9. Obscure Desire – Obscure Desire (Pagan, 1986)
The record everybody danced to, everybody loved, but sadly almost nobody bought. Giselle Trezevant, Andrew Waldegrave and Grant Mitchell all worked at the Obscure Desire hairdressing salon owned by Andrew Waldegrave and Megan Douglas (daughter of politician Roger Douglas), on the corner of Albert and Victoria Streets. They were club kids – faces in the then-current hipology – and they decided to make a record. Impressed by his work with Car Crash Set, they contacted Trevor Reekie and asked him to produce and release it on Pagan. Andrew paid for the Paul Streekstra-engineered midnight-to-dawn sessions at Harlequin, and a seven-track EP (four of the tracks were various mixes of the title track) was the result. It could be argued that the real result was a substantial, almost instant club hit as the record found a ready audience among the trio’s friends.
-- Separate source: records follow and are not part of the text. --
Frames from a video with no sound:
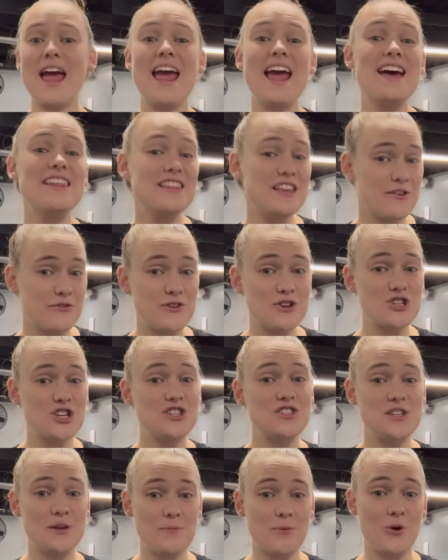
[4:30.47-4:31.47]
and the
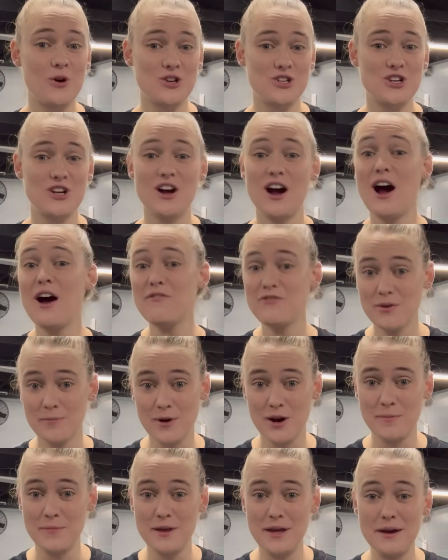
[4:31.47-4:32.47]
efficiency portion of the
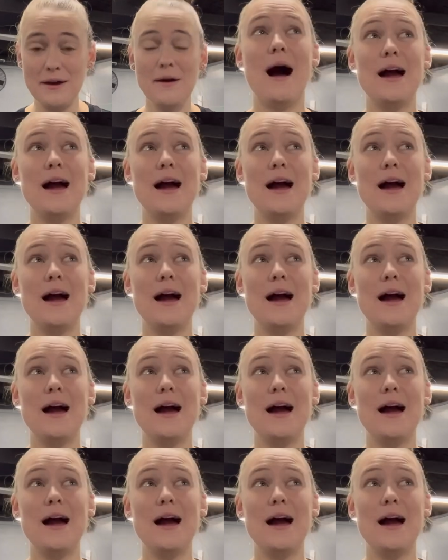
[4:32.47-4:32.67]
burpee.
They both requested the song over and over and danced to it until they moved on to the next record of the moment. Ironically, in the years since, ‘Obscure Desire’ by Obscure Desire has become one of the most desired obscure New Zealand records of its decade, last selling for around $600 on Discogs.com.
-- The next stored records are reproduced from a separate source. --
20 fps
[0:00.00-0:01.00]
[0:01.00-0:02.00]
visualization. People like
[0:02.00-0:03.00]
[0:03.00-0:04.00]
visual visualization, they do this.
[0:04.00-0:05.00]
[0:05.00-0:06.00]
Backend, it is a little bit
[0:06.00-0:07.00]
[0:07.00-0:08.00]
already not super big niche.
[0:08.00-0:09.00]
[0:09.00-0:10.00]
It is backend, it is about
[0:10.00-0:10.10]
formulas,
10. The Chills – I Love My Leather Jacket (Flying Nun, 1986)
Which just goes to prove how open-minded the Queen City’s dancefloors were in an era when in even the hippest clubs, the best DJs knew that they needed to dig deep and play eclectically. Roger Perry was the very best of the best, the kid behind the decks at The Brat, The Playground, The Asylum and even Club Mirage that literally every other DJ in the city aspired to be. He first cut his chops at Russell Crowe’s all-ages The Venue in Symonds St and had skills and – far more importantly – instincts that were unmatched. Other DJs stood around the booth reverentially as he mixed, selected and broke tunes. There was rarely a moment in the last half of the 80s when the NZ Top 40 didn’t feature at least one song that he’d turned into a hit. Roger loved this record and decided the Dunedin band’s beat anthem was going to be a clubland hit – and he made it so at The Asylum. In the midst of a house or hip-hop set, he would kill the current disc without warning and drop this in cold. It went nuts. Just one reason why DJ Sir-Vere name-checked him as the very best of the best in his 2023 YouTube guide to Auckland clubs.
A bonus for 11 ...
11. The Screaming Meemees – Stars In My Eyes (Propeller, 1983)
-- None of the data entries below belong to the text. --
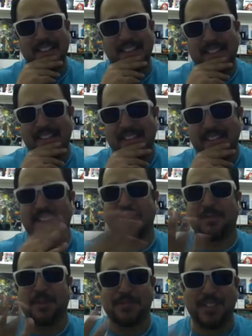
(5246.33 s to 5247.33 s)
yeah, that's what I'm
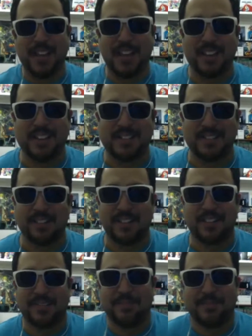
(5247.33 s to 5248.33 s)
saying. It's your
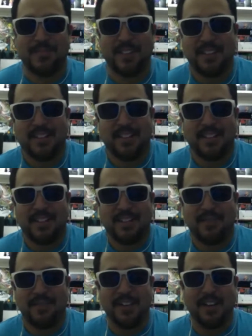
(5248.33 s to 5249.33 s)

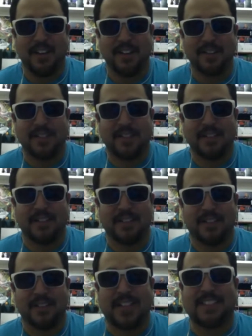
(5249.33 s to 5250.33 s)
videos that
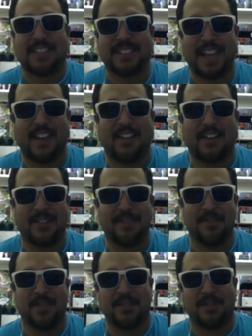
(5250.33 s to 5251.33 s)
say Cartoon
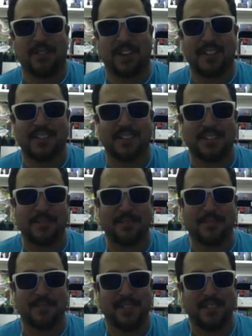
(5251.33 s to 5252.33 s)
Retrocast in them
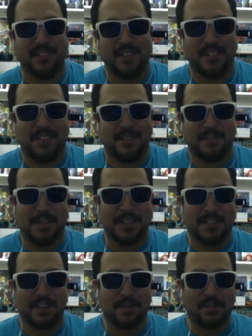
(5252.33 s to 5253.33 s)
because they're
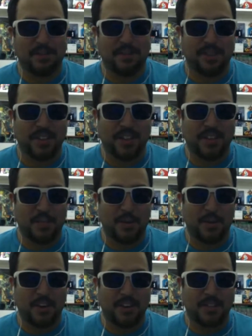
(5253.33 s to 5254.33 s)
older and they have more hits
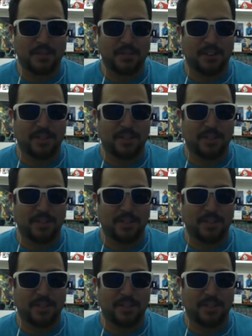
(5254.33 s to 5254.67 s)
or whatever.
The North Shore band’s final single was covered perfectly in Michael Hollywood’s list of Ten Wellington Club Bangers but deserves a mention here as the Auckland local-band crossover point between ska-influenced post-punk and the clubs. Instinctive magpies who often wore their influences openly, ‘Stars In My Eyes’ saw bassist Peter Van Der Fluit’s love for the likes of The Brothers Johnson effortlessly meet the thoughtful UK indie pop being released by the likes of Orange Juice and Teardrops Explode. As such it filled dancefloors citywide, especially in the extended club mix, which was New Zealand’s first.